Para Rodrigo Constantino, a revolta do brasileiro pode ser resolvida com o vibrador de Carluxo. Por Nathalí

Rodrigo Constantino e seu grande amigo. Foto: Reprodução

Enquanto a maioria dos globais seguem usando suas redes pra compartilhar dancinhas de Tik Tok e procedimentos estéticos de gosto duvidoso, a atriz Maria Flor vem investindo em um conteúdo humorístico de teor político que é – muito mais do que bem-vindo – necessário no Brasil de Bolsonaro.

Em “Flor Pistola”, uma série de vídeos no IGTV, a atriz pauta, com o bom e velho exagero cômico, assuntos urgentes do nosso microcosmo político.

Os vídeos vêm fazendo sucesso nas redes porque representam, e não haveria como ser de outro modo, o espírito animal do brasileiro não-bolsonarista: estamos full pistola.

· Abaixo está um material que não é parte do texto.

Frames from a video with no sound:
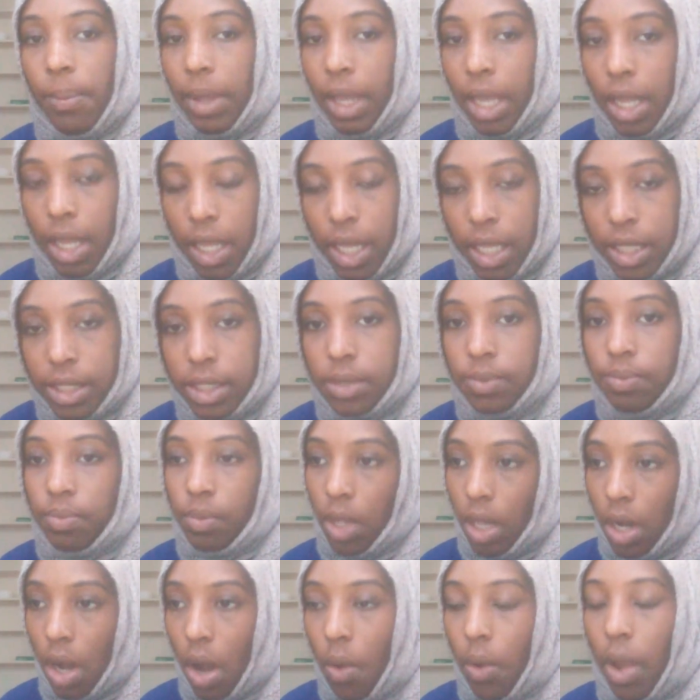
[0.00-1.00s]
Because,
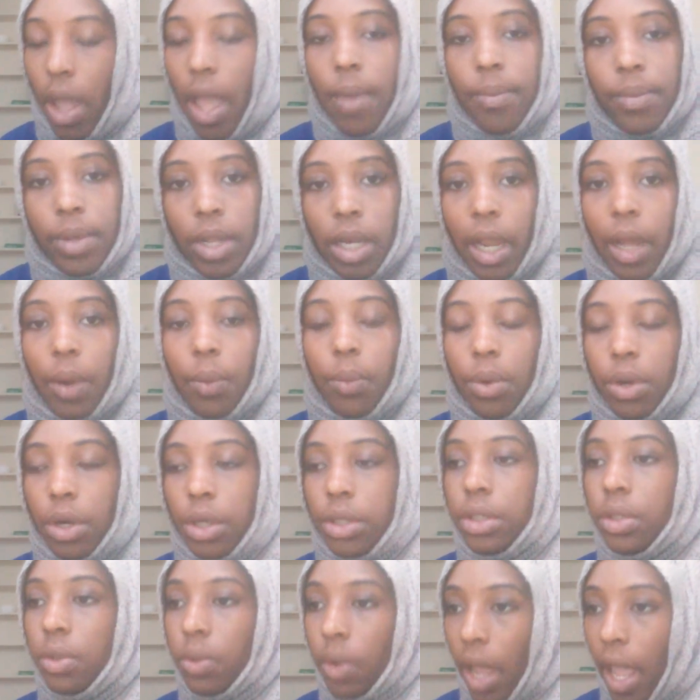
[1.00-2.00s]
it had been like 1
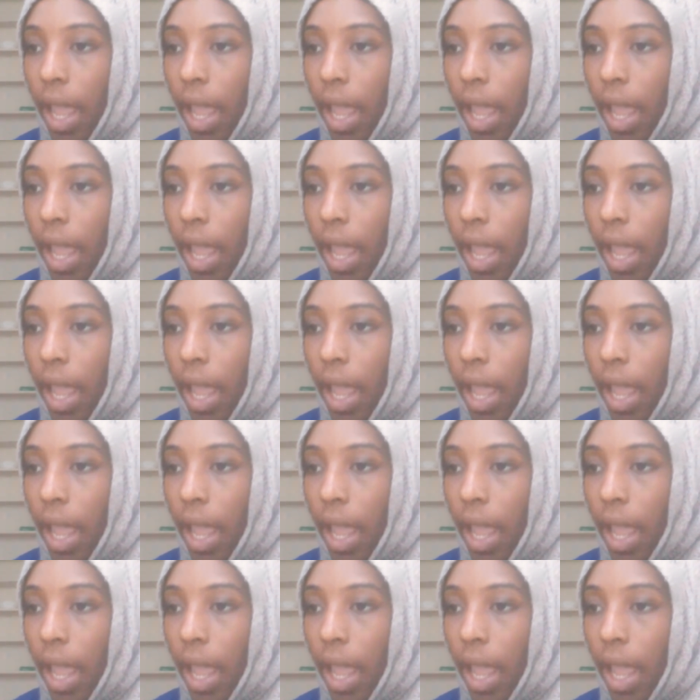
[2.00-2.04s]
or 2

O último vídeo da série – que foi ao ar ontem e rendeu à atriz uma posição entre os assuntos mais comentados no Twitter – fala sobre o Impeachment, e questiona, com aquele ódio que todo brasileiro sente entalado na garganta: o que falta para a criação de um cenário favorável à queda de Bolsonaro?

A sacada do Flor, Pistola é cirúrgica: não há outro estado de espírito possível num país em que bebês morrem sufocados enquanto o presidente dá um mergulho. Não há nem mesmo pra Maria Flor, que faz Yoga todo dia nos stories e tem fofura até no nome.

Talvez seja essa, aliás, a graça principal do personagem muitíssimo verossímil – talvez uma persona – que a atriz compõe em suas redes: até a criatura mais goodvibes do planeta terra está p*ta pra c*cete. Desconfio mesmo que a própria Monja Coen esteja precisando recorrer à terapia.

É claro que essa sacada – e o quando criações como esta são fundamentais pra este momento – não será compreendida e apreciada por todos.

Rodrigo Constantino, por exemplo, sugeriu que a atriz precisa de um vibrador pra se acalmar. “A moça precisa de umas dicas da Angelica”, disse a alma sebosa, insinuando que a grande causadora da revolta da atriz é falta de sexo.

Quem dera todos os problemas do mundo pudessem ser resolvidos com uma bela rola veiuda, mas infelizmente não é assim que funciona, ou ao menos não pra todo mundo.

Se você consegue ficar tranquilo sendo brasileiro – e sobretudo tendo sido demitido de cinco empregos no último ano – usando só um pedaço de borracha em formato fálico, ensina pra gente, porque por aqui a revolta tem raízes um pouco mais profundas.

Toda a história de que “mulheres não são histéricas porque precisam de sexo ou porque estão de TPM” é válida pra responder a esse tipo de absurdo, mas é óbvia demais e nós temos coisa melhor a dizer: talvez a revolta explicitada nesses vídeos e incompreendidas por acéfalos como Constantino seja tudo do que precisamos.

“Não tem mais o que fazer, a revolta ela tá em mim” é a frase que resume o vídeo de Maria Flor e o que falta na nossa juventude e nos nossos movimentos sociais: revolta, inconformismo, verdadeira rebeldia – a principal lição da arte, que vem sendo desonrada e apagada por dancinhas no Tik Tok e artistas sem propósito,  ano após ano, a arte nos tempos da reprodutividade técnica e coisa e tal.

Eis a verdadeira resistência, que não se conforma com notas de repúdio e petições online: uma revolta que fica na gente até que a gente faça alguma coisa – mesmo que só um vídeo no IGTV.

Aliás, Rodrigo Constantino falando bosta não é novidade.

Whatever.

Viva e deixe morrer.

A novidade é gente como Maria Flor fazendo acontecer usando as armas que têm com criatividade, talento e apelo cômico: se uma pandemia nos impede de ir às ruas, nossas redes são nosso palanque, nossa manifestação, nossa roda de conversa.

“Flor Pistola” viralizou porque todos nós estamos putos e não sabemos o que fazer com a nossa revolta, e talvez conteúdos como estes – ao invés de dancinhas irritantes e sem sentido – nos ajudem a enxergar que quando transformamos revolta em expressão, transformamos verdadeiramente as coisas – ou, no mínimo, ajudamos a expor ao ridículo (de novo, novamente, mais uma vez) gente desprezível como Rodrigo Constantino.